Mit Spieltherapie nach Ursache und Lösungen suchen
17 Wochen beträgt die Wartezeit im Durchschnitt bis zum Erstgespräch, so Konitzer. „Dann dauert es aber oft noch 32 Wochen, bis die Behandlung beginnt.“ Häufig kämen mittlerweile Kinder zur Therapie, die Probleme mit der Konzentration hätten. Früher nannte man sie Zappelphilipp, heute sind es die Kinder mit einer ADHS-Diagnose, Aufmerksamkeitsdefizits- oder Hyperaktivitäts-Diagnose.
Auch ihr mittlerer Sohn litt unter ADHS. „Aber dann hieß es, er habe es doch nicht.“ Zwar ging die Mutter auch mit Marcel zu einem Kinderpsychiater, einem Mediziner ohne große Wartezeiten. Doch Marcel „kriegte nur ein Medikament verschrieben“. Ob es hilft? „Die Lehrerin sagt ja, aber abends kann er immer noch nicht abschalten. Und es ist ja ein sehr schweres Medikament.“ Die Mutter suchte dringend Alternativen. Doch das dauerte. Vier Monate.

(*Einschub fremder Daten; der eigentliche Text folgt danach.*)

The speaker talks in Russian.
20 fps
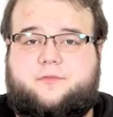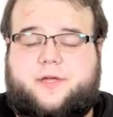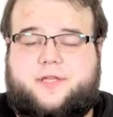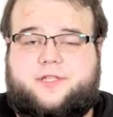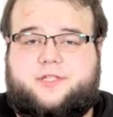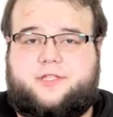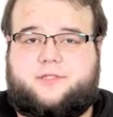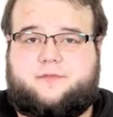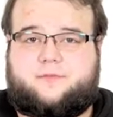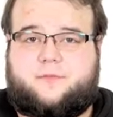
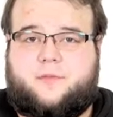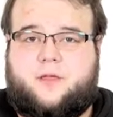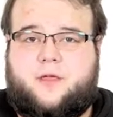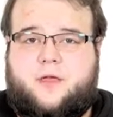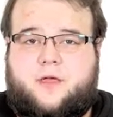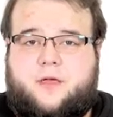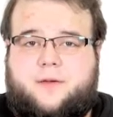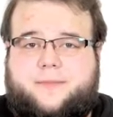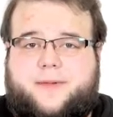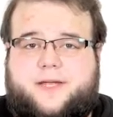причинам.
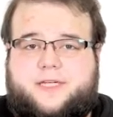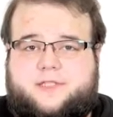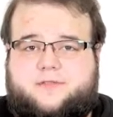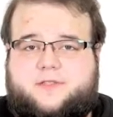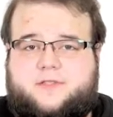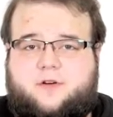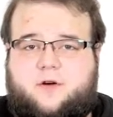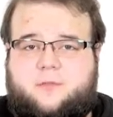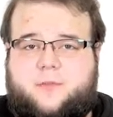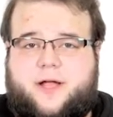Прежде
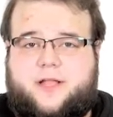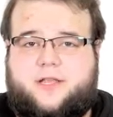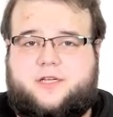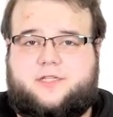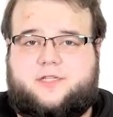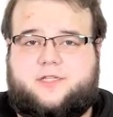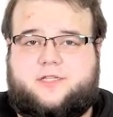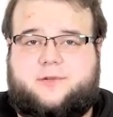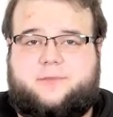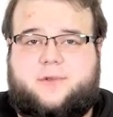всего, мы,
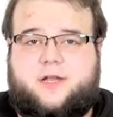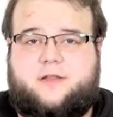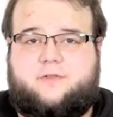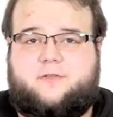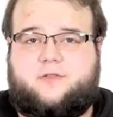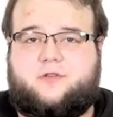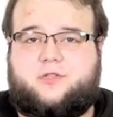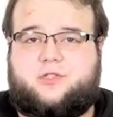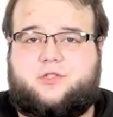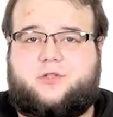конечно же, имели в
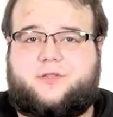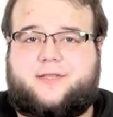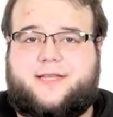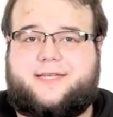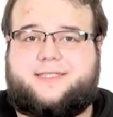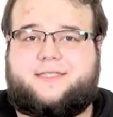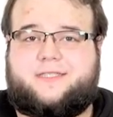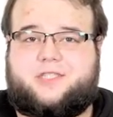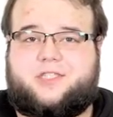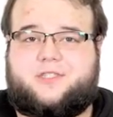виду, что
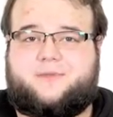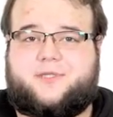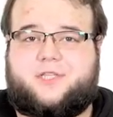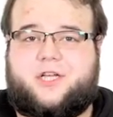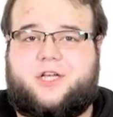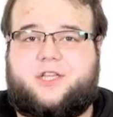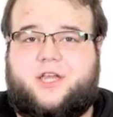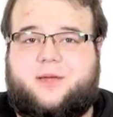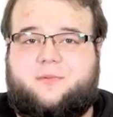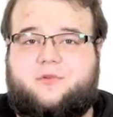тегс должны быть
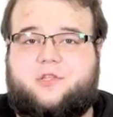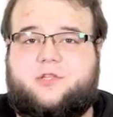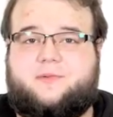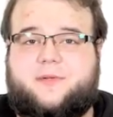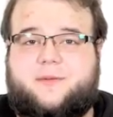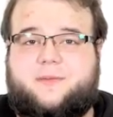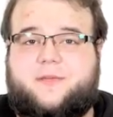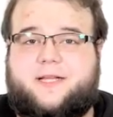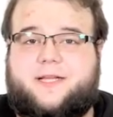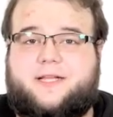
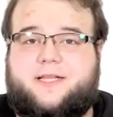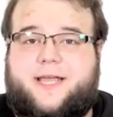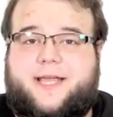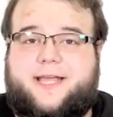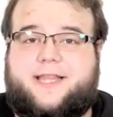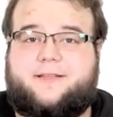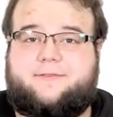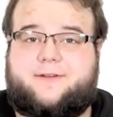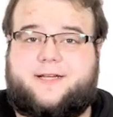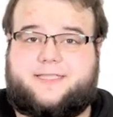атрибутом именно
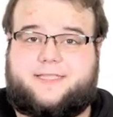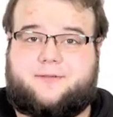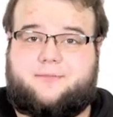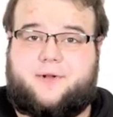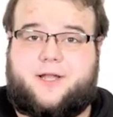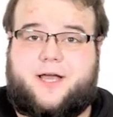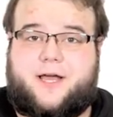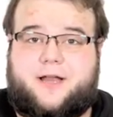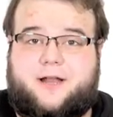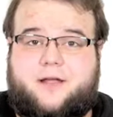конкретного
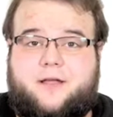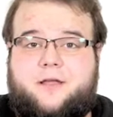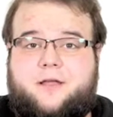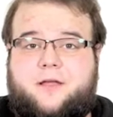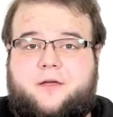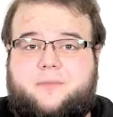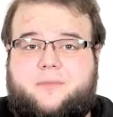экземпляра,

Im Gegensatz zu Kinderpsychiatern sind Psychotherapeuten keine Mediziner, sondern haben oft – wie Reinhild Temming – Psychologie studiert. Sie ist Diplom-Psychologin und setzt auf Spieltherapie statt Chemie, bezieht die Familie mit in die Behandlung ein. „Tabletten bekämpfen ja nicht die Ursachen.“ Im Spiel lebten Kinder ihre Gefühle aus. „So kann man erkennen, was sie bedrückt. Und mit ihnen spielerisch Lösungen suchen.“
Nicole Bußmann-Gönder sagt: „Es geht uns schon viel besser, weil wir endlich einen Platz haben.“
Depressionen nehmen zu
Psychisch Kranke müssen im Ruhrgebiet etwa doppelt so lange auf einen Termin warten wie in anderen Großstädten, so die Psychotherapeuten Kammer NRW. Während sich in Stuttgart, Nürnberg oder Leipzig 32,5 Psychotherapeuten je 100.000 Einwohner niederlassen dürfen, sind es in Duisburg, Essen und Dortmund nur je 11,4 Therapeuten. Der Grund liege in der „Bedarfsplanung“, die noch auf einer Sonderregelung für das Ruhrgebiet Ende der 90er-Jahre basiere, heißt es.
Laut Statistischem Bundesamt haben Depressionen bei Kindern und Jugendlichen zugenommen. Während 2007 deutschlandweit etwa 8000 Jugendliche in Kliniken behandelt wurden, waren es 2011 fast 14.000 – eine Steigerung von etwa 70 Prozent. In NRW hat sich die Zahl von 2748 (2007) auf 4612 (2011) erhöht. Knapp 10.000 der Kinder erhalten zwischen dem sechsten und 18. Lebensjahr ADHS-Medikamente, so André Maßmann, Sprecher der AOK Rheinland/Hamburg.